Problem of The Day: Next Permutation

Problem Statement

A permutation of an array of integers is an arrangement of its members into a sequence or linear order.

For example, for arr = [1,2,3], the following are all the permutations of arr: [1,2,3], [1,3,2], [2, 1, 3], [2, 3, 1], [3,1,2], [3,2,1].
The next permutation of an array of integers is the next lexicographically greater permutation of its integer. More formally, if all the permutations of the array are sorted in one container according to their lexicographical order, then the next permutation of that array is the permutation that follows it in the sorted container. If such arrangement is not possible, the array must be rearranged as the lowest possible order (i.e., sorted in ascending order).
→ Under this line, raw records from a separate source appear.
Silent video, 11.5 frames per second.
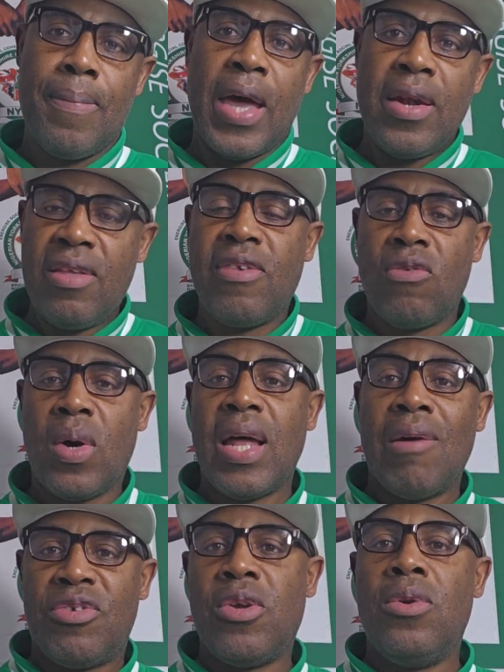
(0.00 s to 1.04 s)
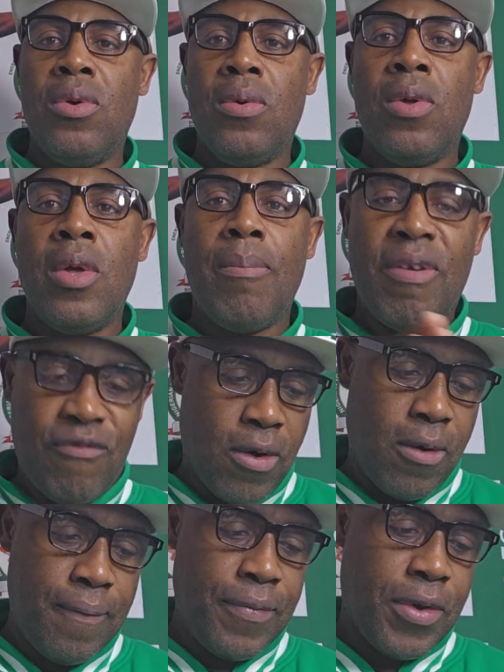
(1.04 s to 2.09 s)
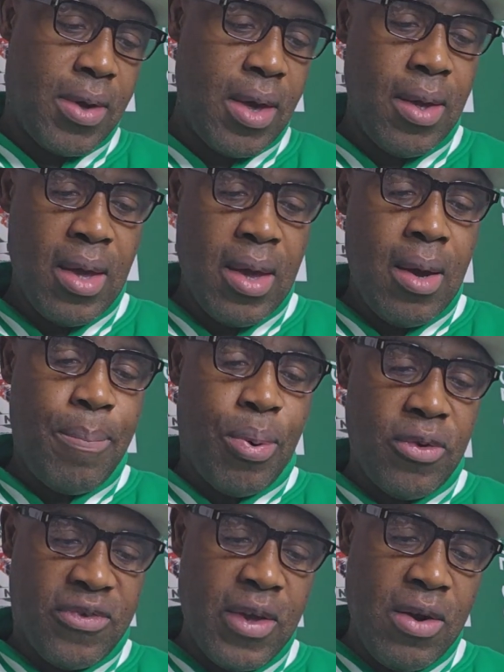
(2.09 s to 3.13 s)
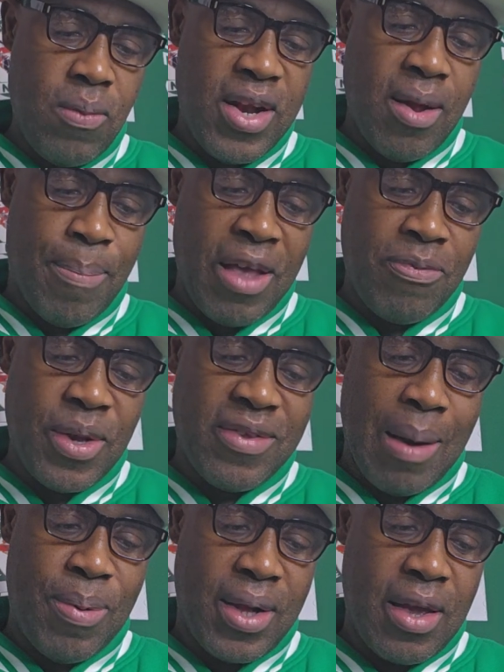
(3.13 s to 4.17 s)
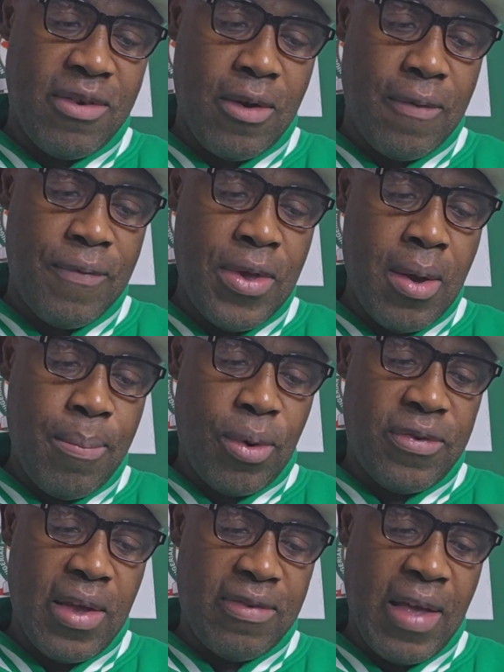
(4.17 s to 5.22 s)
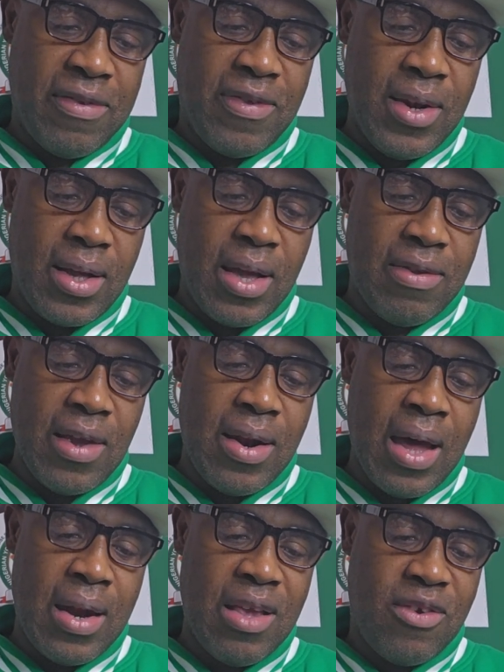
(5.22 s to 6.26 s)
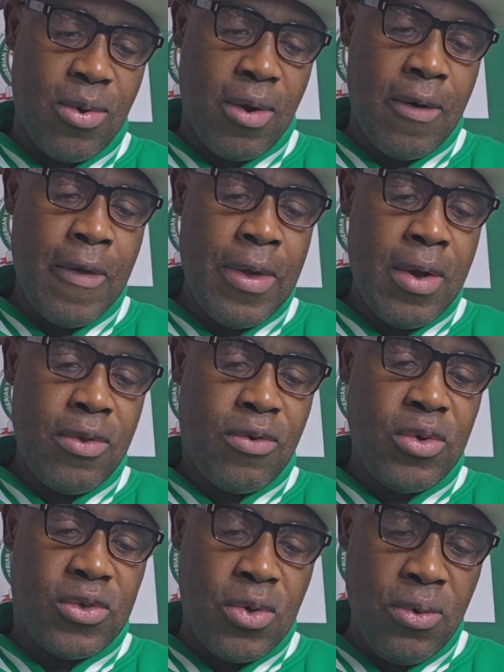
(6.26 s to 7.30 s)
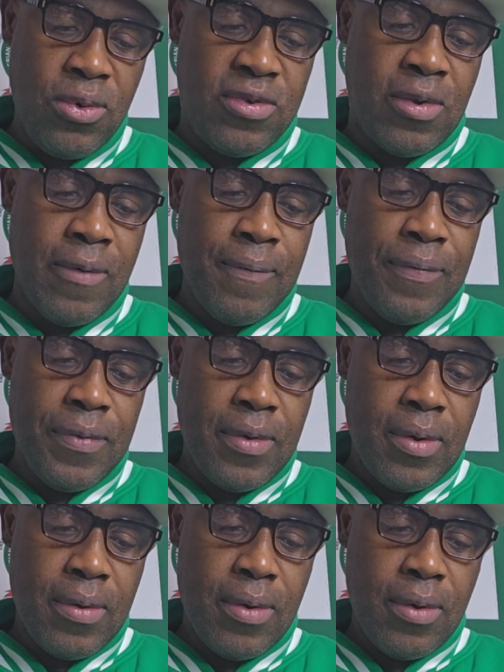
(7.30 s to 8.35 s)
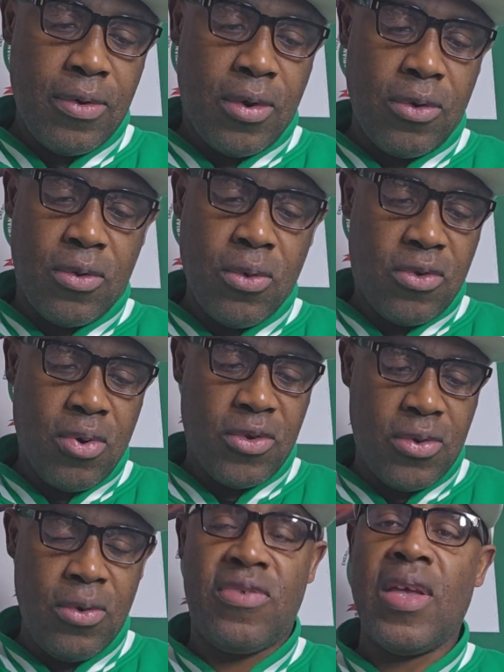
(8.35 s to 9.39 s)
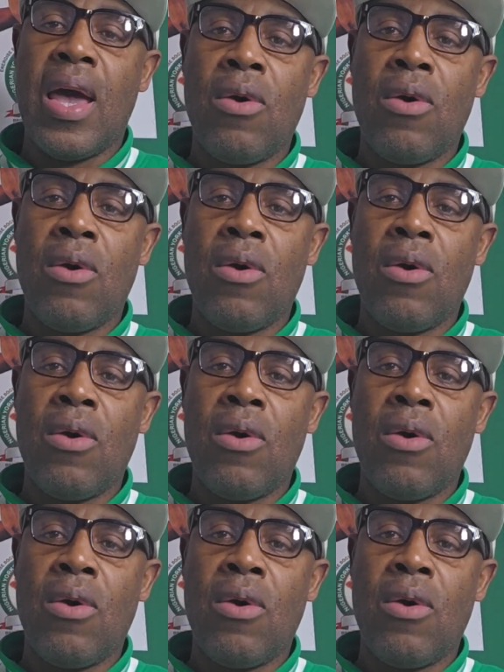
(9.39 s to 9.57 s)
Now, this is what I've showed you before. Okay? Proceed with the passport application process as indicated and ensure to choose the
For example, the next permutation of arr = [1,2,3] is [1,3,2].
Similarly, the next permutation of arr = [2,3,1] is [3,1,2].
While the next permutation of arr = [3,2,1] is [1,2,3] because [3,2,1] does not have a lexicographical larger rearrangement.
Given an array of integers nums, find the next permutation of nums.

The replacement must be in place and use only constant extra memory.

 

Example 1:

Input: nums = [1,2,3]
Output: [1,3,2]
Example 2:

Input: nums = [3,2,1]
Output: [1,2,3]
Example 3:

Input: nums = [1,1,5]
Output: [1,5,1]
 

Constraints:

1 <= nums.length <= 100
0 <= nums[i] <= 100

Intuition

The intuition is to find the rightmost pair of adjacent elements such that nums[i] < nums[i+1]. Once this pair is found, swap nums[i] with the smallest element in the subarray nums[i+1:] that is greater than nums[i]. Finally, sort the subarray nums[i+1:] in ascending order to get the smallest possible lexicographically greater permutation.

Approach

• Find the rightmost pair of adjacent elements such that nums[i] < nums[i+1].
• If no such pair is found, it means the array is in descending order, and we should reverse the entire array to get the smallest lexicographically permutation.
• Otherwise, find the smallest element in the subarray nums[i+1:] that is greater than nums[i] and swap them.
• Sort the subarray nums[i+1:] to get the smallest possible lexicographically greater permutation.

Complexity

• Time complexity: O(nlogn), where nnn is the length of the input list nums. The dominating factor is the sorting operation.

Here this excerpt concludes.